*** Task inputs Section Begins ***

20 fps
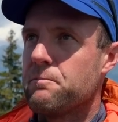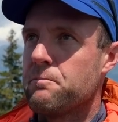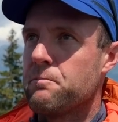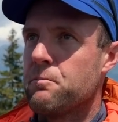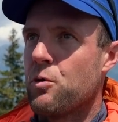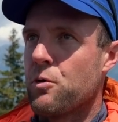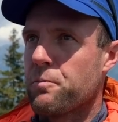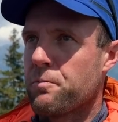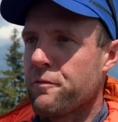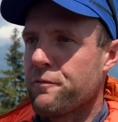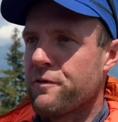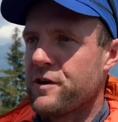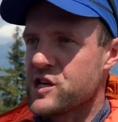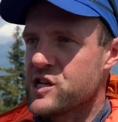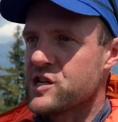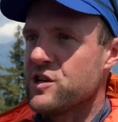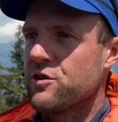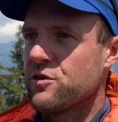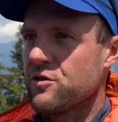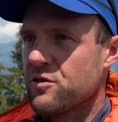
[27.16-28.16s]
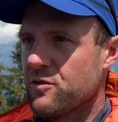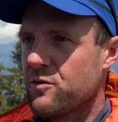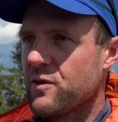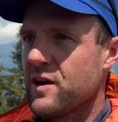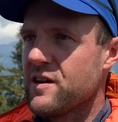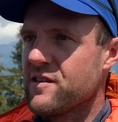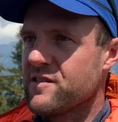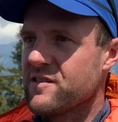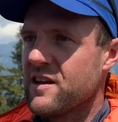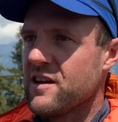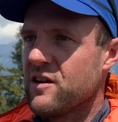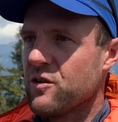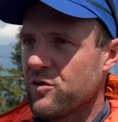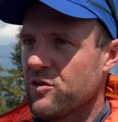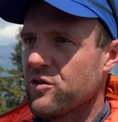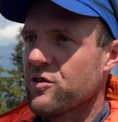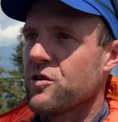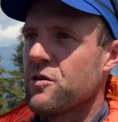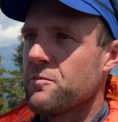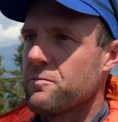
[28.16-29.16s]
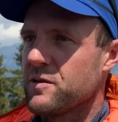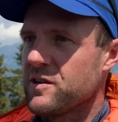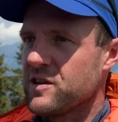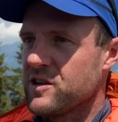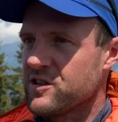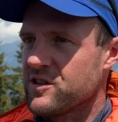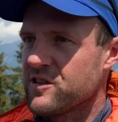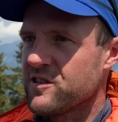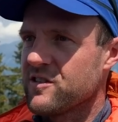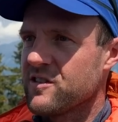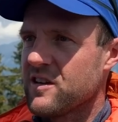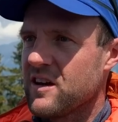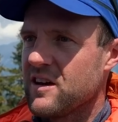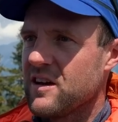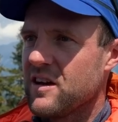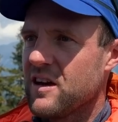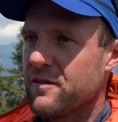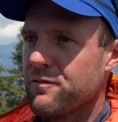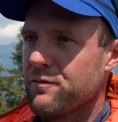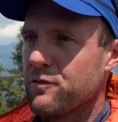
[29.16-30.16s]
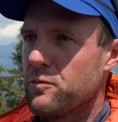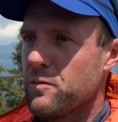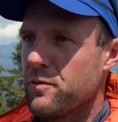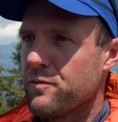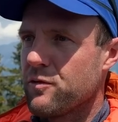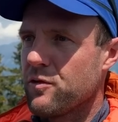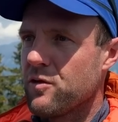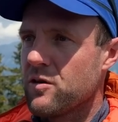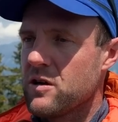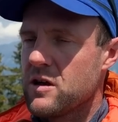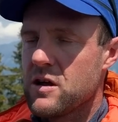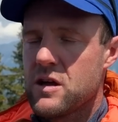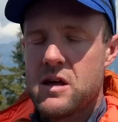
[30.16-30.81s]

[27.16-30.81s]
more professional race than other competitions I flew before.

*** Task inputs Section Ends ***

▸ **What the task requires**
Drop the pictures and reproduce the rest of the data exactly.

▸ **Expected answer**
20 fps
[27.16-28.16s]
[28.16-29.16s]
[29.16-30.16s]
[30.16-30.81s]

[27.16-30.81s]
more professional race than other competitions I flew before.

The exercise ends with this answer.